INPUT FOR THIS TASK —
- - - - -
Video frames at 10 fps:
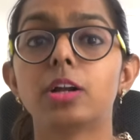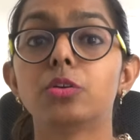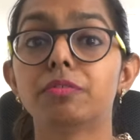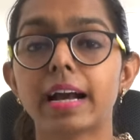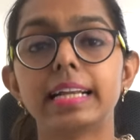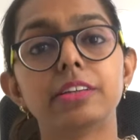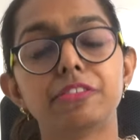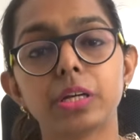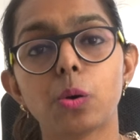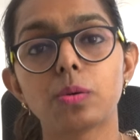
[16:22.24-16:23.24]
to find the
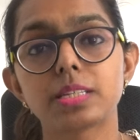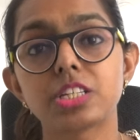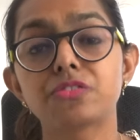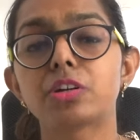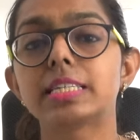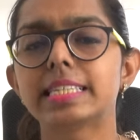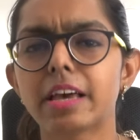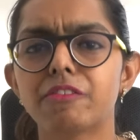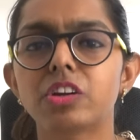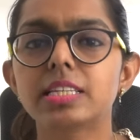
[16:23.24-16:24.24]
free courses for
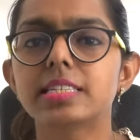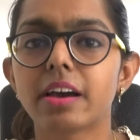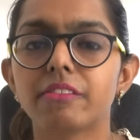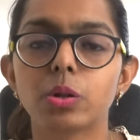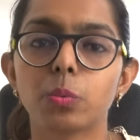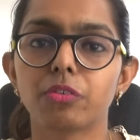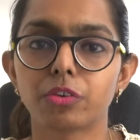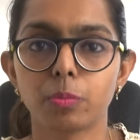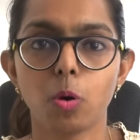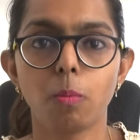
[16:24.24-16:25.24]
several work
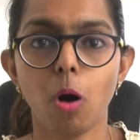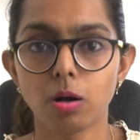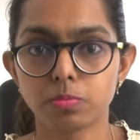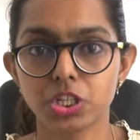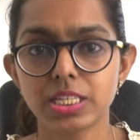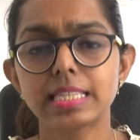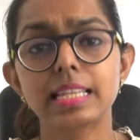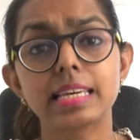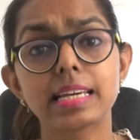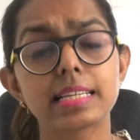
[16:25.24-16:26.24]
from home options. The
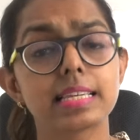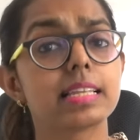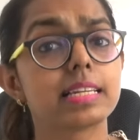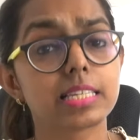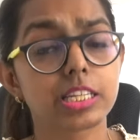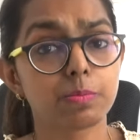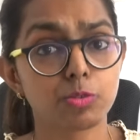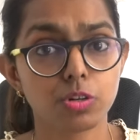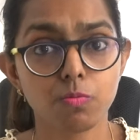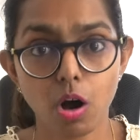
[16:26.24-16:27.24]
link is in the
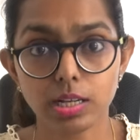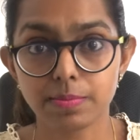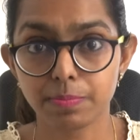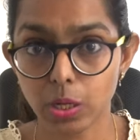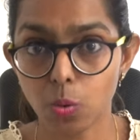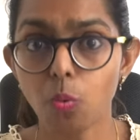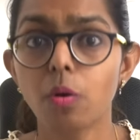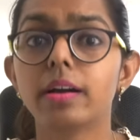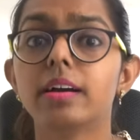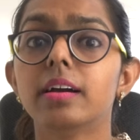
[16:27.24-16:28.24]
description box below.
- - - - -
WHAT THE TASK ASKS — Drop every picture and repeat the rest of the entries exactly.

WRITTEN RESPONSE —
Video frames at 10 fps:
[16:22.24-16:23.24]
to find the
[16:23.24-16:24.24]
free courses for
[16:24.24-16:25.24]
several work
[16:25.24-16:26.24]
from home options. The
[16:26.24-16:27.24]
link is in the
[16:27.24-16:28.24]
description box below.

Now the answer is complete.